• [Aim of the exercise]: Without the pictures, retype each line below exactly as it stands.
"""
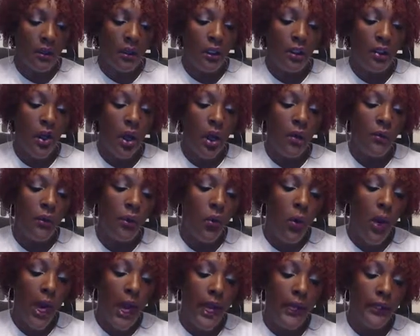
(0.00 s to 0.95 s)
The law
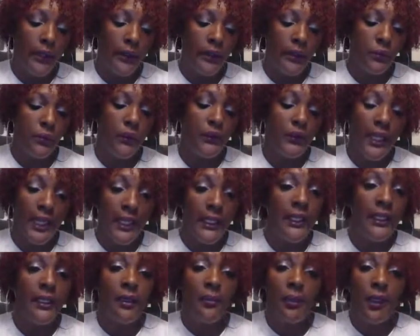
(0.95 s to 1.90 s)
requires with
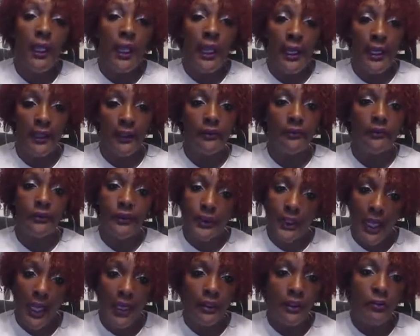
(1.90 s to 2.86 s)
any complaint
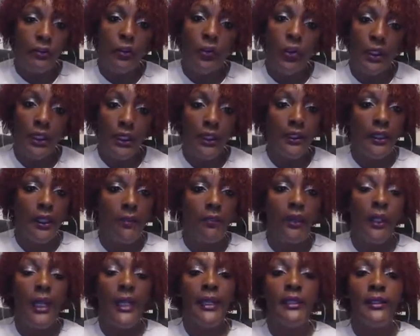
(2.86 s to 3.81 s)
child support
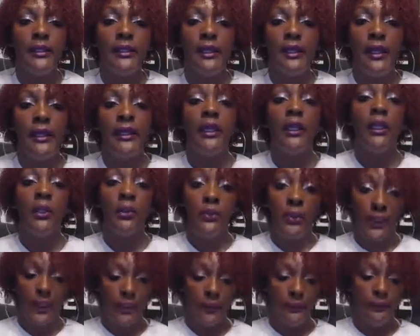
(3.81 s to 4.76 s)
complaints
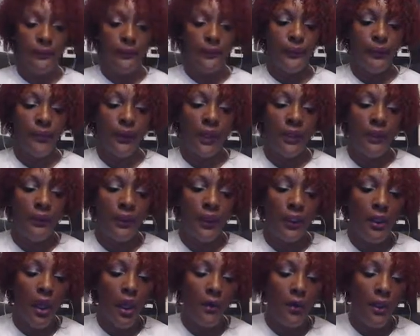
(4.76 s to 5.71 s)
included,
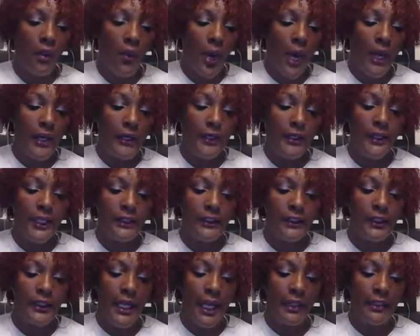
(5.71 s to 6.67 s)
the law requires
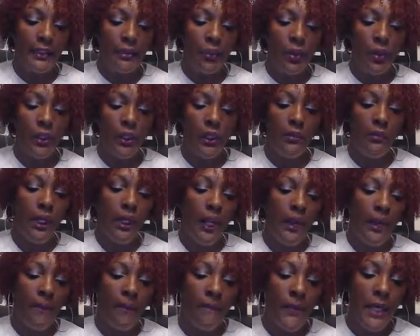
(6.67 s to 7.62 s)
that the child support
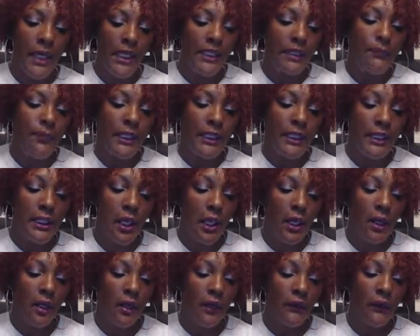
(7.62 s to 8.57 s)
complaint must be
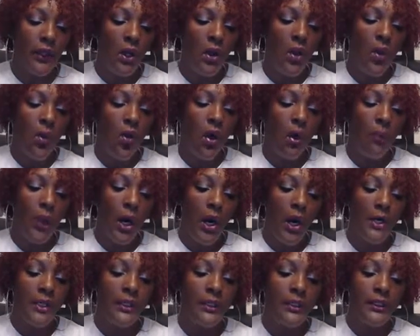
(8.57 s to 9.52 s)
served or
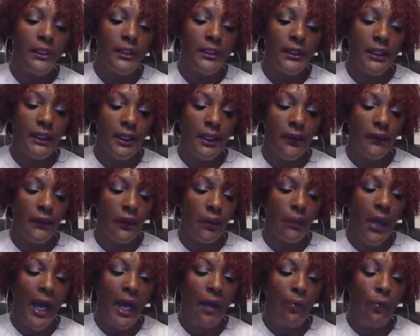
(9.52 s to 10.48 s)
personally
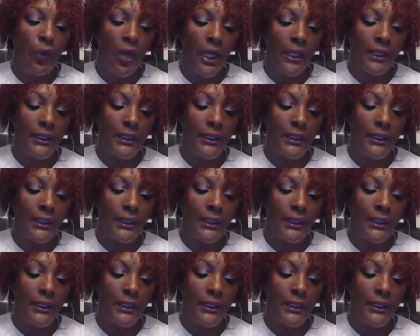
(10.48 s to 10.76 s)
delivered by a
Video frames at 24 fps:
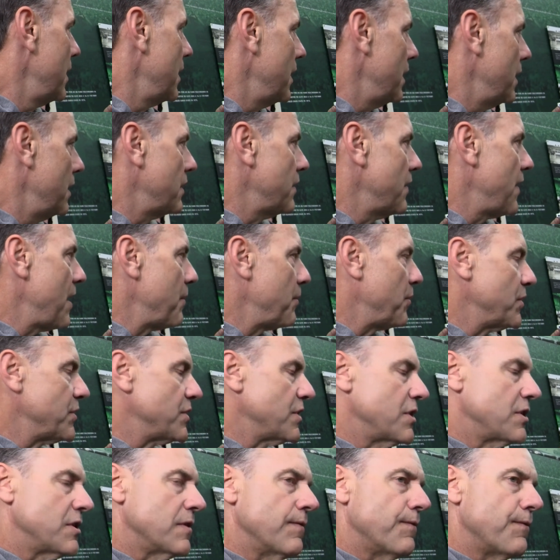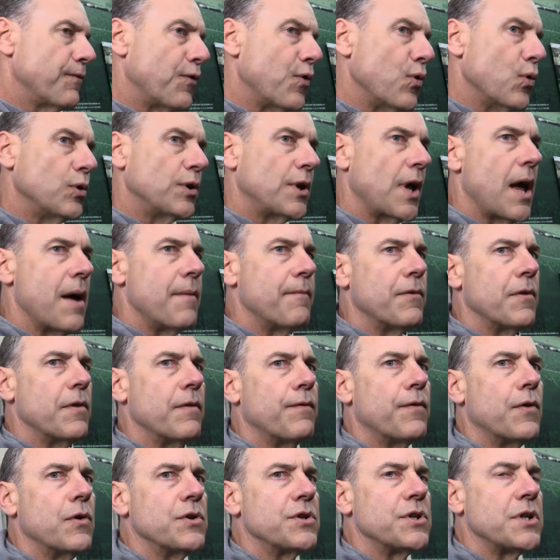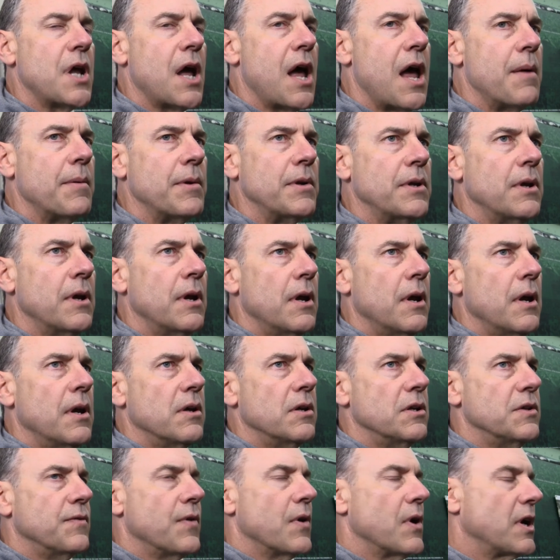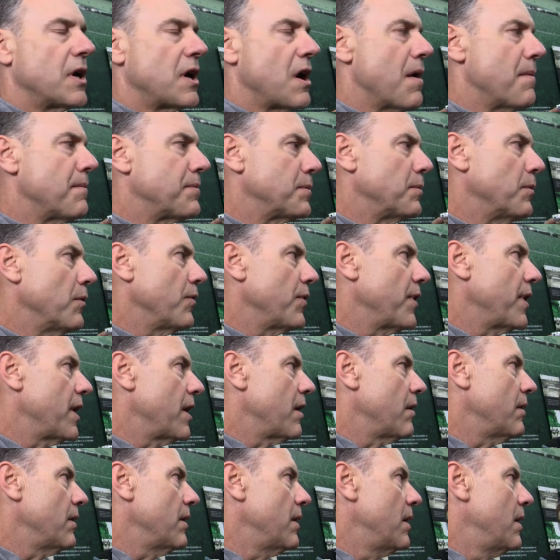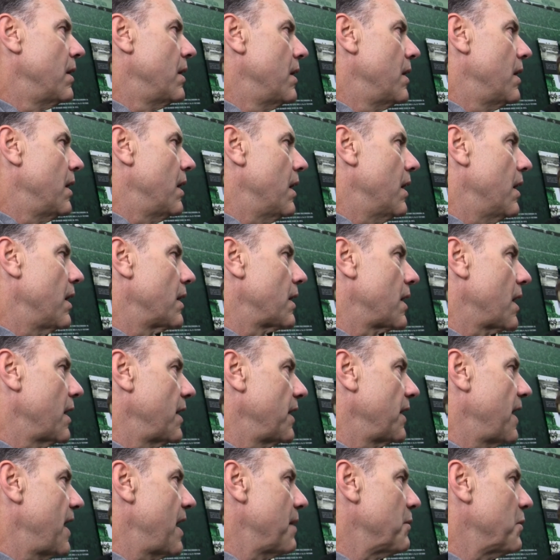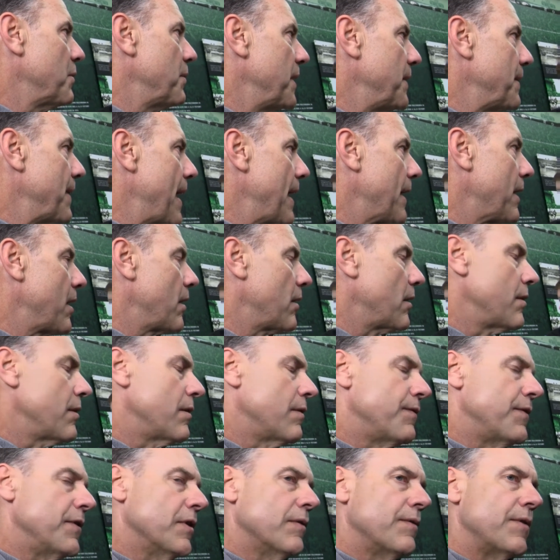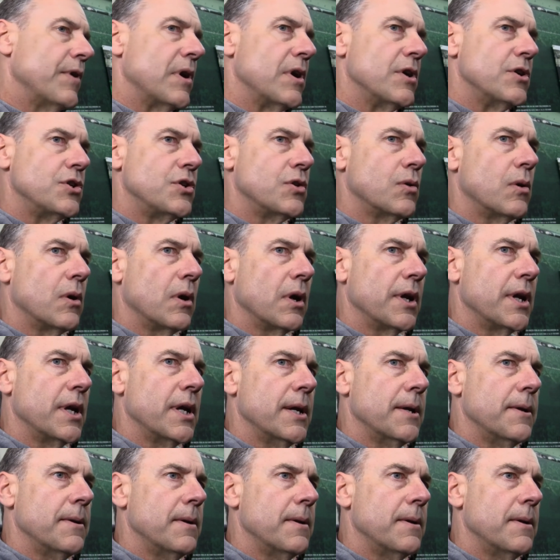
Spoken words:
into that position full-time for the first time, and he's very comfortable there. And Cunningham will be back out on the field very shortly.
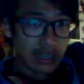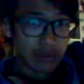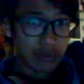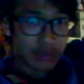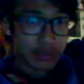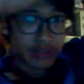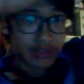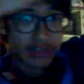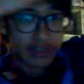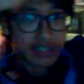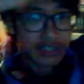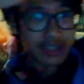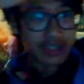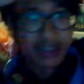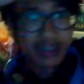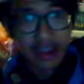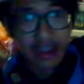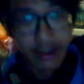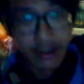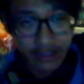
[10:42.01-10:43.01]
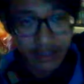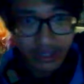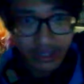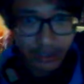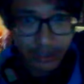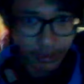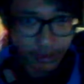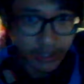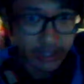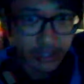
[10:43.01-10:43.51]
And number three is
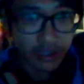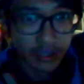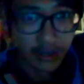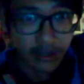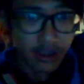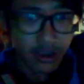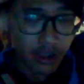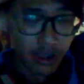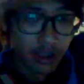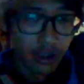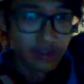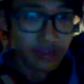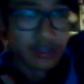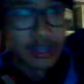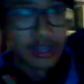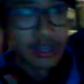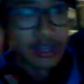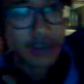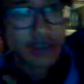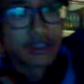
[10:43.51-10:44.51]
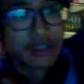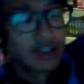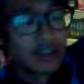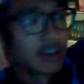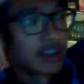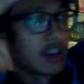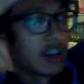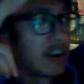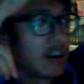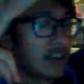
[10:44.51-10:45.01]
Daenerys, the return of Daenerys
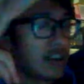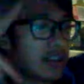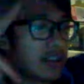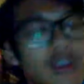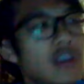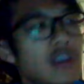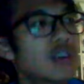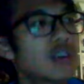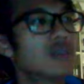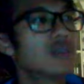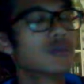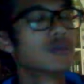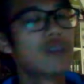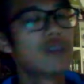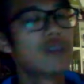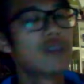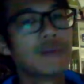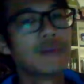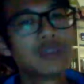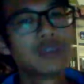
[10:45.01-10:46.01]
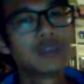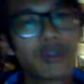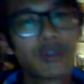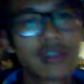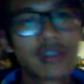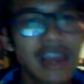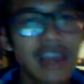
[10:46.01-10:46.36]
Targaryen. Ramsay Bolton.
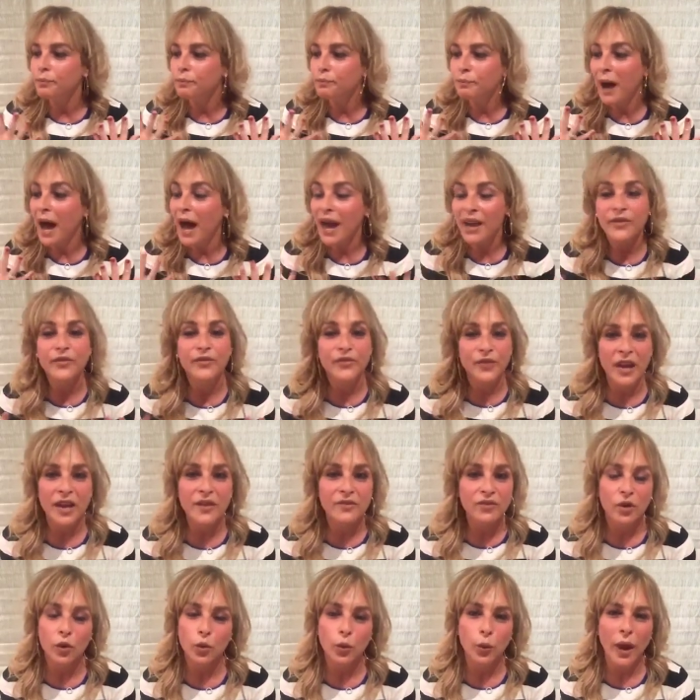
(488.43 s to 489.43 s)
my
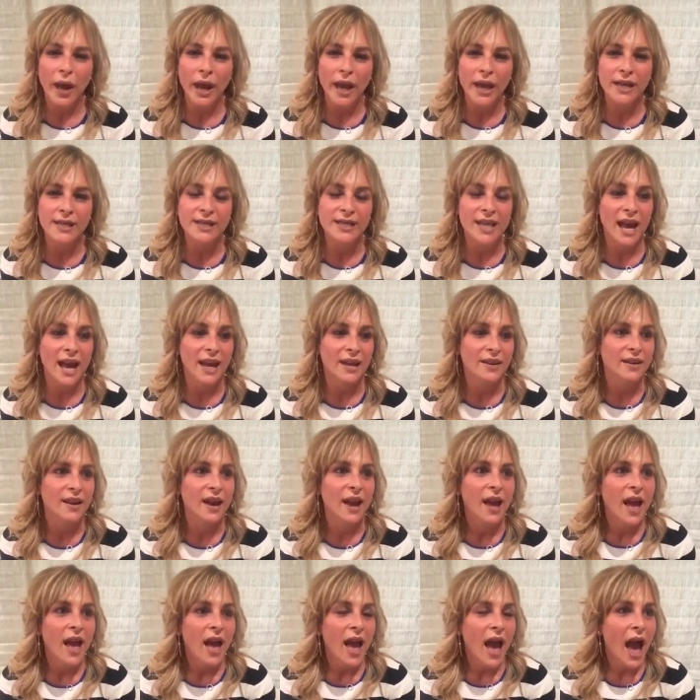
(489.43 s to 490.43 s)
favorite ways and
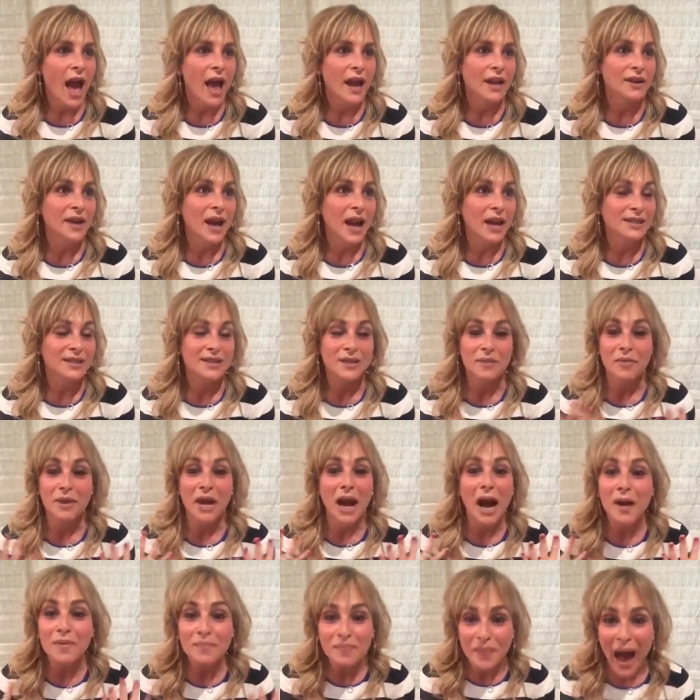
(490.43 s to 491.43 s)
and and
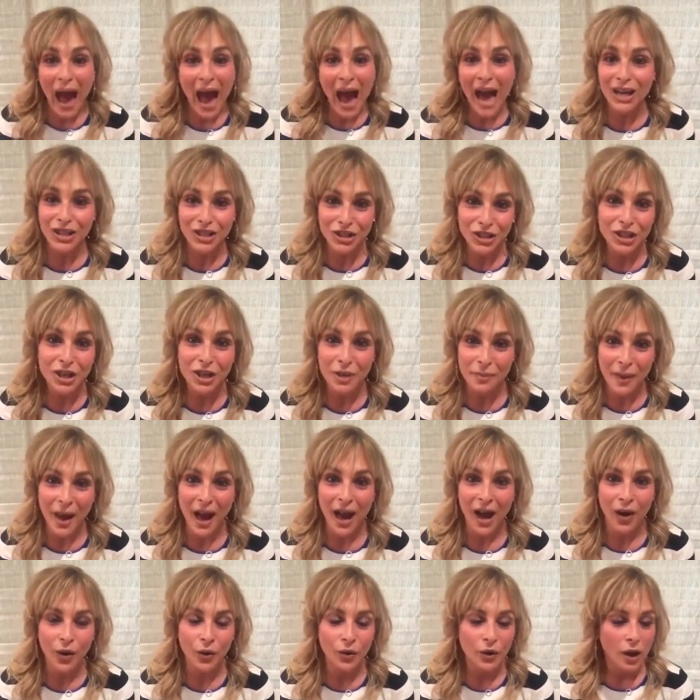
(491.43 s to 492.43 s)
something I'm passionate
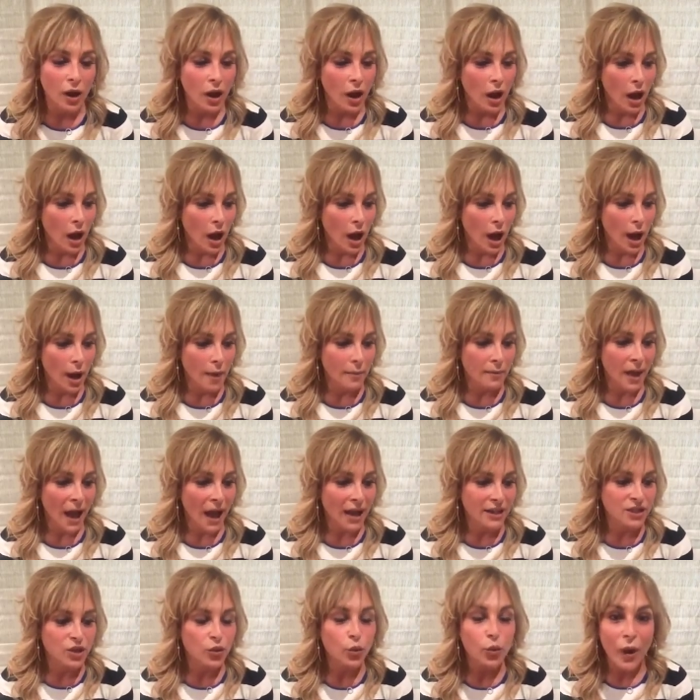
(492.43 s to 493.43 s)
about um,
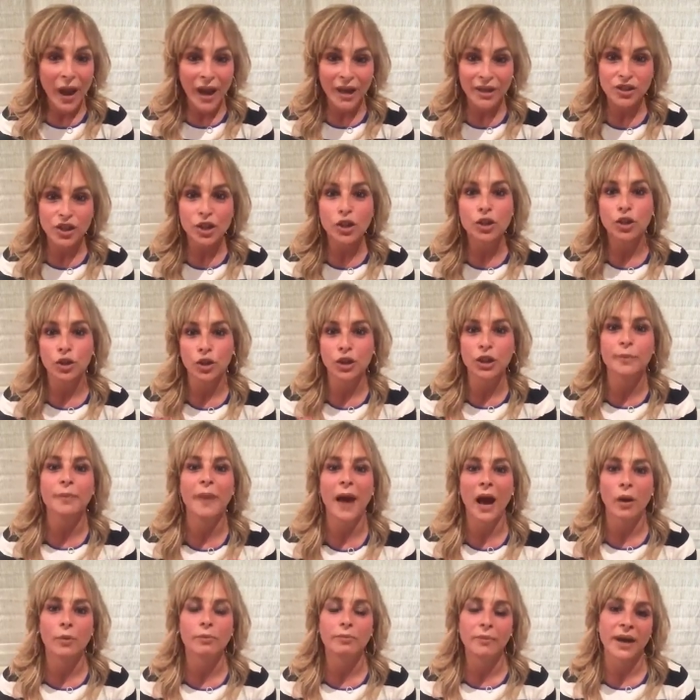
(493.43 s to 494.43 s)
as a way to learn
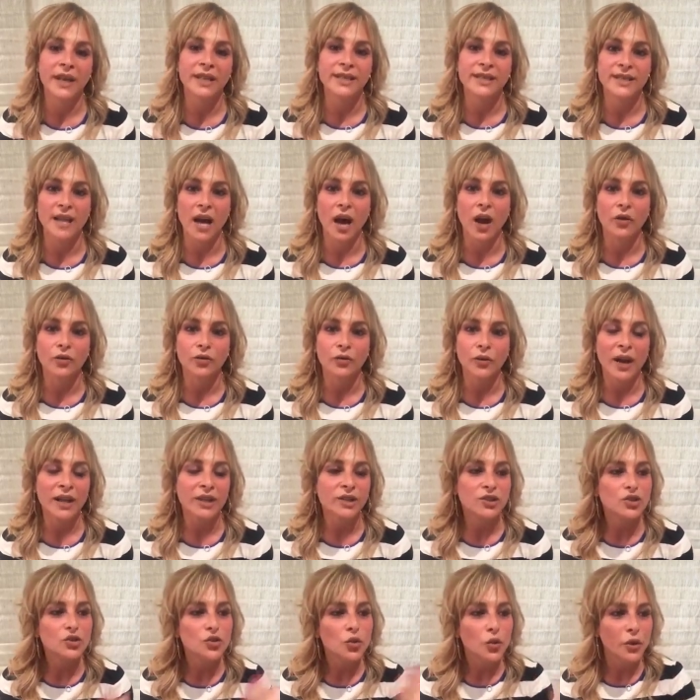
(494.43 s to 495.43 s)
about myself,
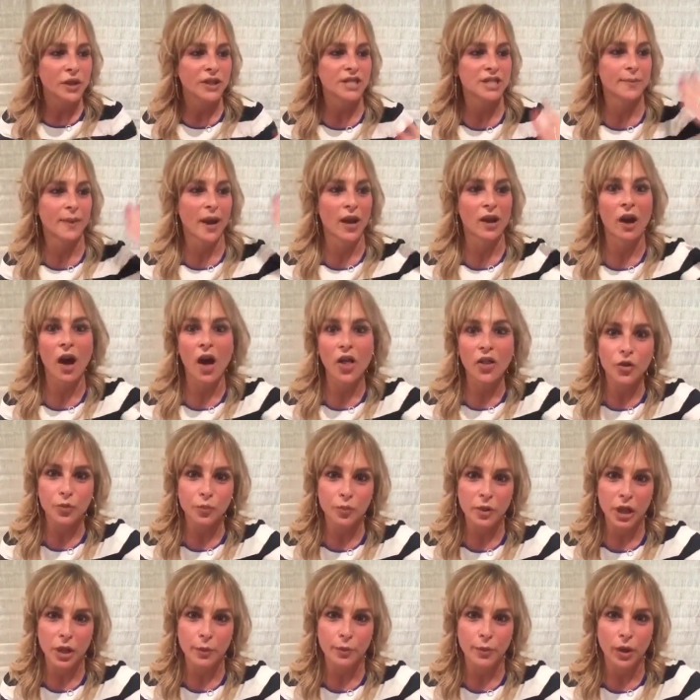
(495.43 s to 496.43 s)
right? Stories about other
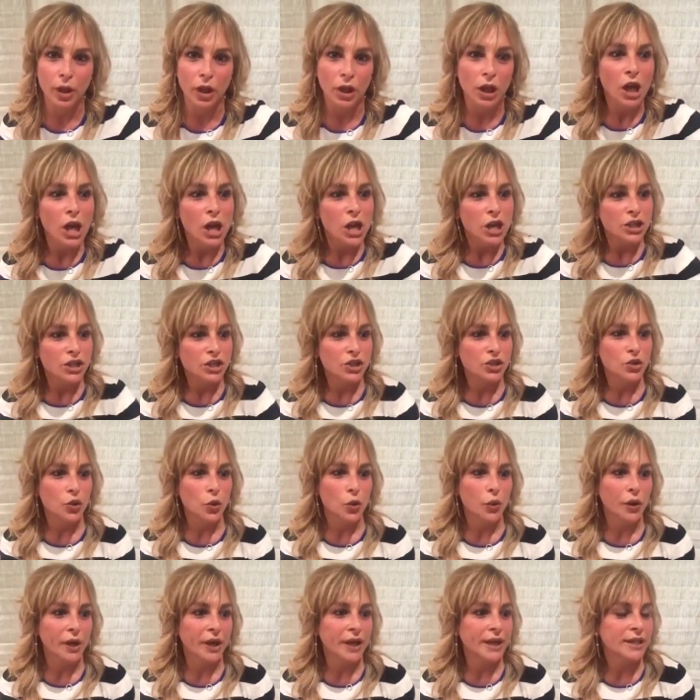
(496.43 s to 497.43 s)
people,
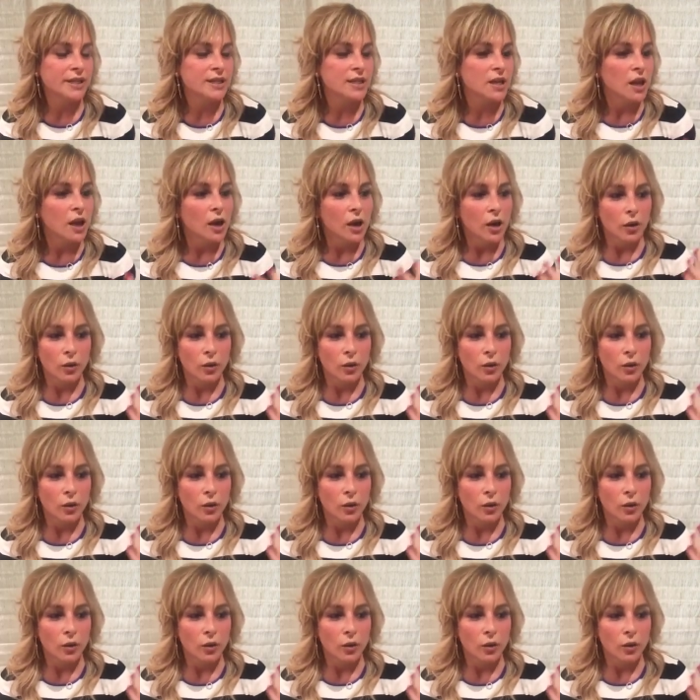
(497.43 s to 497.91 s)
stories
"""
• [Answer to this task]:
(0.00 s to 0.95 s)
The law
(0.95 s to 1.90 s)
requires with
(1.90 s to 2.86 s)
any complaint
(2.86 s to 3.81 s)
child support
(3.81 s to 4.76 s)
complaints
(4.76 s to 5.71 s)
included,
(5.71 s to 6.67 s)
the law requires
(6.67 s to 7.62 s)
that the child support
(7.62 s to 8.57 s)
complaint must be
(8.57 s to 9.52 s)
served or
(9.52 s to 10.48 s)
personally
(10.48 s to 10.76 s)
delivered by a
Video frames at 24 fps:
Spoken words:
into that position full-time for the first time, and he's very comfortable there. And Cunningham will be back out on the field very shortly.
[10:42.01-10:43.01]
[10:43.01-10:43.51]
And number three is
[10:43.51-10:44.51]
[10:44.51-10:45.01]
Daenerys, the return of Daenerys
[10:45.01-10:46.01]
[10:46.01-10:46.36]
Targaryen. Ramsay Bolton.
(488.43 s to 489.43 s)
my
(489.43 s to 490.43 s)
favorite ways and
(490.43 s to 491.43 s)
and and
(491.43 s to 492.43 s)
something I'm passionate
(492.43 s to 493.43 s)
about um,
(493.43 s to 494.43 s)
as a way to learn
(494.43 s to 495.43 s)
about myself,
(495.43 s to 496.43 s)
right? Stories about other
(496.43 s to 497.43 s)
people,
(497.43 s to 497.91 s)
stories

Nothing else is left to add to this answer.